Der Ansatz der neuen Kuratoren ist in Zeiten, in denen bewährte Strategien keine Antwort mehr auf die zahlreichen Sozialen- wie Umweltprobleme geben, gesellschaftsverändernd: Sie wollen einen neuen Blick auf die Welt bieten und ein gemeinschaftlich ausgerichtetes Modell der Ressourcennutzung - ökonomisch aber auch bei Ideen und Wissen - entwickeln. Man wolle mit der documenta 15 das Augenmerk auf die heutigen Verletzungen richten: "Insbesondere solche, die ihren Ausgang im Kolonialismus, im Kapitalismus oder in patriarchalischen Strukturen haben." Dem wolle man partnerschaftliche Modelle gegenüberstellen. Auch bei ihrer eigenen Arbeit geht es ihnen mehr um Verbindung statt Selbstverwirklichung: "Die zentrale Frage für uns ist, was braucht die Gemeinschaft, was braucht Kassel", sagte Rakun.

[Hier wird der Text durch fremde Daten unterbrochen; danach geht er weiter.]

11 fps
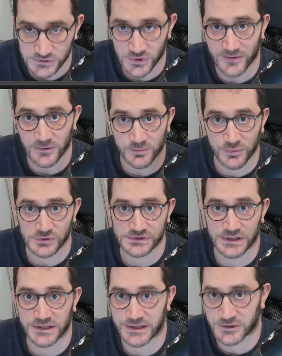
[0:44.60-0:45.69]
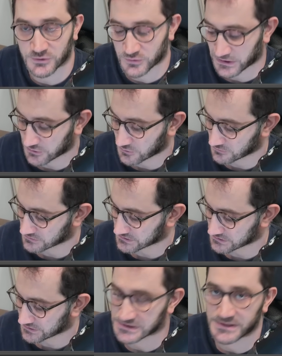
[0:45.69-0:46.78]
So I will post a link to that course
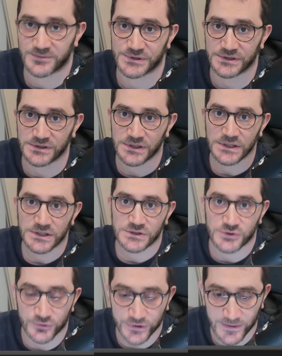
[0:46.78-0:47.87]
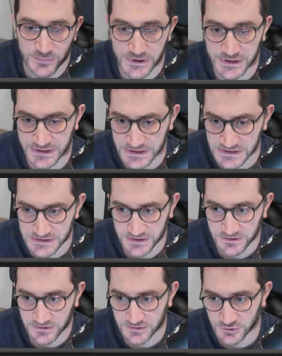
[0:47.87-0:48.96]
in the description, so you can
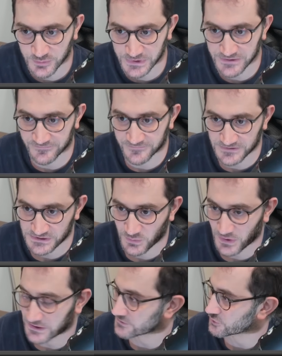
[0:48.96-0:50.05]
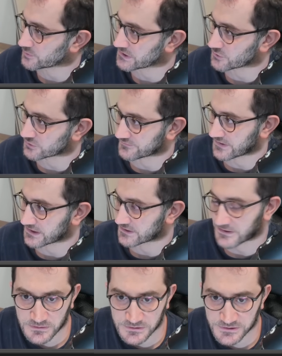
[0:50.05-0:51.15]
pre-register to be the first one to be notified.
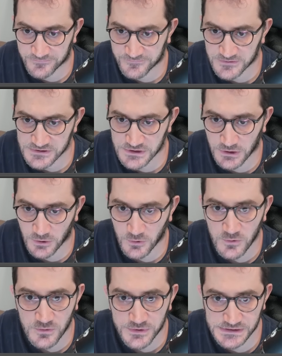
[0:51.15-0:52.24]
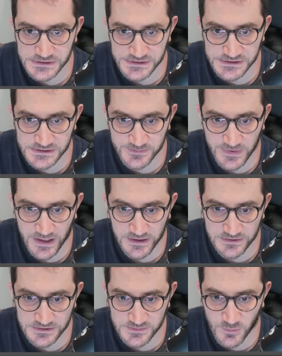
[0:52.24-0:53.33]
The first glow consists by
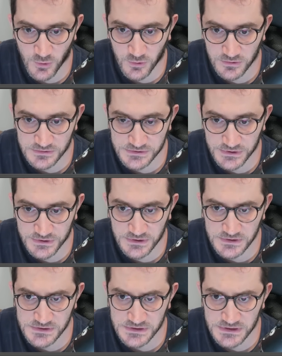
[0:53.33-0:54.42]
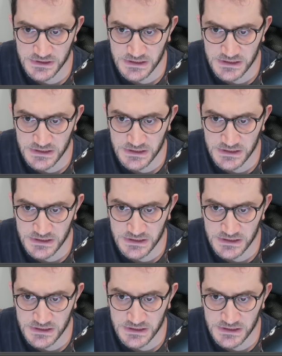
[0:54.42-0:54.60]
the small circles.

Angesichts der erstarkten rechten Kräfte im Land habe die documenta eine besondere Bedeutung, sagte Hessens Ministerin für Wissenschaft und Kunst, Angela Dorn. Die Kunstschau war 1955 entstanden, um Kunst zu zeigen, die von Nationalsozialisten als "entartet" zensiert wurde. Sie rüttle immer wieder die Gedankenwelt und das bisher Erlebte durch: "Die documenta muss provozieren, sie muss auch immer wieder anstößig sein." Künstler seien die Seismographen der gesellschaftlichen Entwicklung.

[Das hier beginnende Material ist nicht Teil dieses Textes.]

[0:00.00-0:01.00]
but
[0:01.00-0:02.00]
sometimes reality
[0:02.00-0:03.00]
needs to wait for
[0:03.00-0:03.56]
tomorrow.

Das überzeugte die Findungskommission nach langem Auswahlprozess auch für ruangrupa. "In einer Zeit, in der innovative Kraft insbesondere von unabhängigen, gemeinschaftlich agierenden Organisationen ausgeht, erscheint es folgerichtig, diesem kollektiven Ansatz mit der documenta eine Plattform zu bieten", heißt es in der Begründung. Es sei eine Öffnung von beiden Seiten, sagte Kommissionsmitglied und Rektor der Städelschule, Philippe Pirotte. Auch der documenta in ihrer deutschen Verwaltungswelt.
Denn auch in der Kunst wollten viele den Weg weg von einer hierarchischen Kunstwelt gehen und eher horizontale Verknüpfungen organisieren. Statt solche Gruppen als Teil einer Schau eines "Heldenkurators" zu präsentieren, habe man sich nun für den "real deal" entschieden. Diese Energie sei bei der Auswahl spürbar gewesen: "Sie haben das so wunderschön und einladend präsentiert, das wir uns gleich mit eingeschlossen, als Teil des Kollektivs gefühlt haben", sagte Pirotte.